In einem Teil seines Werkes hat sich der Maler selbst bis hinauf in Satellitenhöhe bewegt. Dann werden die Formen seltsamerweise konkreter. Die zart leuchtenden Linien der Meeresufer oder dunkel schraffierte Felsengebirge bilden die Akzente und der Farbenkanon verschiebt sich hin zum Blauen und Blaugrünen. Ein märchenhafter Spaziergang für die Augen und die Seele sind auch diese Bilder. Eine dritte Gruppe von Arbeiten ist von anderer Art: Hier geht es um das Wasser und was es mit dem Untergrund macht, über dem es sich erhebt, in ständiger Bewegung und doch auf gewisse Weise statisch. In diesen Bildern ist Dynamik. Tang gibt sich der Strömung hin und wallt an seinen Platz zurück, Lichtflecken kommen und vergehen, dunkle Formen verwandeln sich ständig, wenn Schwebstoffe wie Wolken an ihnen vorüberziehen und das Licht diffundieren. ' Ich mag das, es ist eine Herausforderung für mich ', sagt Wolfgang Sinwel, ' Schärfe und Unschärfe gegeneinander auszuloten '.

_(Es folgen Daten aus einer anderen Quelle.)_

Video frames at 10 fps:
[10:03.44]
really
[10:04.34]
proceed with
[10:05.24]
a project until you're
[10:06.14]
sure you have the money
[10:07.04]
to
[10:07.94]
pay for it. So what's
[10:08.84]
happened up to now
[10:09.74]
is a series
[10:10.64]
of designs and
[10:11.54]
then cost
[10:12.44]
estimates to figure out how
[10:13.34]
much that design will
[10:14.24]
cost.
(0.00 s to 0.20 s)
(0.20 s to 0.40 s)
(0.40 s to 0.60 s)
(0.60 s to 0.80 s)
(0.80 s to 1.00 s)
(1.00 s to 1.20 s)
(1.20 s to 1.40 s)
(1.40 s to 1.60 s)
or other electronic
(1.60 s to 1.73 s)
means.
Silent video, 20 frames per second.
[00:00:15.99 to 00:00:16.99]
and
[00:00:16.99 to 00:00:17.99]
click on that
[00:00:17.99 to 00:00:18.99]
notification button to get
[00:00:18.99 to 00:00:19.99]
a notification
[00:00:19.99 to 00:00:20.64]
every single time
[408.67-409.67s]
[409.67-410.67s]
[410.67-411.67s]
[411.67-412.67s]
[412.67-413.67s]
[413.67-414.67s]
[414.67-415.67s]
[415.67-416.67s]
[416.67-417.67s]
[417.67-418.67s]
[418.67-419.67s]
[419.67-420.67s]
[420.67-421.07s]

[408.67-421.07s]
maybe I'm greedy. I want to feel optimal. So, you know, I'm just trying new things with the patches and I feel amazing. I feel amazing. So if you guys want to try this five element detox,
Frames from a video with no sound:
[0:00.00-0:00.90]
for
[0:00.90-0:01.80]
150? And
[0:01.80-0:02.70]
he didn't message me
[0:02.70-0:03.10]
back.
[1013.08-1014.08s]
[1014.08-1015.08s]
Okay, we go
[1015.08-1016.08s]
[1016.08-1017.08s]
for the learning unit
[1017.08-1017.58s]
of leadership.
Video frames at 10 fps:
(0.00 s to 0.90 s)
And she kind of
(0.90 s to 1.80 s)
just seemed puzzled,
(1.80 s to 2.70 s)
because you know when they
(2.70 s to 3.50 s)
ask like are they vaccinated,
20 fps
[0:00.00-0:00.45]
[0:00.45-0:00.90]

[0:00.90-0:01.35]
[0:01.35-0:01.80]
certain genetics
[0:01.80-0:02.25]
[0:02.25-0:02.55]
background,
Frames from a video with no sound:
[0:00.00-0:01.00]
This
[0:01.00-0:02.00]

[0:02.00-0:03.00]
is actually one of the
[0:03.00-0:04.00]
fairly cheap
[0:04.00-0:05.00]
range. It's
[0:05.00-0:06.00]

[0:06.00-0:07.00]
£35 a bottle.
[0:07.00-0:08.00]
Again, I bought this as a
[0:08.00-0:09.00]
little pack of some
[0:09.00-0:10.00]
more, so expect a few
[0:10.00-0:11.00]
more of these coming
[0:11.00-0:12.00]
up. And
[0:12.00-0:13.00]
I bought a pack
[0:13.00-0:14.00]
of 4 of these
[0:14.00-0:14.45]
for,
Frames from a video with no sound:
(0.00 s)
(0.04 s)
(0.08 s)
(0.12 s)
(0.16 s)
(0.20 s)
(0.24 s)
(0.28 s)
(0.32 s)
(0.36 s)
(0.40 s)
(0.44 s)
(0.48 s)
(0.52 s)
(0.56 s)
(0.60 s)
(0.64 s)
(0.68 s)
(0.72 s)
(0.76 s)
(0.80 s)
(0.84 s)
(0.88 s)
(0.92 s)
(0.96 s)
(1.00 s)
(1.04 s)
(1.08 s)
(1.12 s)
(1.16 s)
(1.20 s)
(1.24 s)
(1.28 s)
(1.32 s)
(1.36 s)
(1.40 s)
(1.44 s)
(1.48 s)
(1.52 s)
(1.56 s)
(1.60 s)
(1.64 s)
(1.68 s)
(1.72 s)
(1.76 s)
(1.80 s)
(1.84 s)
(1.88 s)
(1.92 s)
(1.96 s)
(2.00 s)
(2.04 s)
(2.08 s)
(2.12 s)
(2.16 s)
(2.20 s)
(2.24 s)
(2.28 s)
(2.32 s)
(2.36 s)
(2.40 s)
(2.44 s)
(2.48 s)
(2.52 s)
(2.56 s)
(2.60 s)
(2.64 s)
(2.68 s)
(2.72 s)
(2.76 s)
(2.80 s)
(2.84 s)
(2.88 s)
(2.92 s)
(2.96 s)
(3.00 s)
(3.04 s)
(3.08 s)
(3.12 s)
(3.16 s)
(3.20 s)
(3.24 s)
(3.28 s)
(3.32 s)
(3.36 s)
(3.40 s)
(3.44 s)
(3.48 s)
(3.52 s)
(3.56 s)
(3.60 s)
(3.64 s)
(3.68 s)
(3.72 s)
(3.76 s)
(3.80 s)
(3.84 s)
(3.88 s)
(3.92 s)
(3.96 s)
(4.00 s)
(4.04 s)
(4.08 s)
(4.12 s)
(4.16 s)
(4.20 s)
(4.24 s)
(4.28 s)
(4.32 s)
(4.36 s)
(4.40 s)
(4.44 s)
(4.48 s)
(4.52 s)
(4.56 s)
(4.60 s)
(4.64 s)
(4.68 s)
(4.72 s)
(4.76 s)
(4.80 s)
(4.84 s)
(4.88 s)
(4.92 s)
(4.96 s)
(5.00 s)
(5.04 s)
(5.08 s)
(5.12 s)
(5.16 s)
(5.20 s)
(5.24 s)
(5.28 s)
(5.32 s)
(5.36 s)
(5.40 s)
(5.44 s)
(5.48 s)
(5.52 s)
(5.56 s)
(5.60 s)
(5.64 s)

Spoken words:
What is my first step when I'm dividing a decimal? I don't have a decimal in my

Nach Charon, dem Fährmann, der den Nachen an das andere Ufer des Styx bringt, hatte er diese Serie benannt. Das ist einleuchtend, denn was wissen wir schon von dem dunklen Fluss, den jeder irgendwann überqueren muss? Eine andere Herausforderung, der sich der Künstler gestellt hat, nämlich Abschied vom Bild an der Wand zu nehmen und seine Motive zu zerteilen und auf Reihen beliebig arrangierbarer Kuben zu kleben, mag allerdings den Puristen eine kleine Schwierigkeit bereiten. Design, wenn auch von hoher künstlerischer Qualität, ist sehr nahe.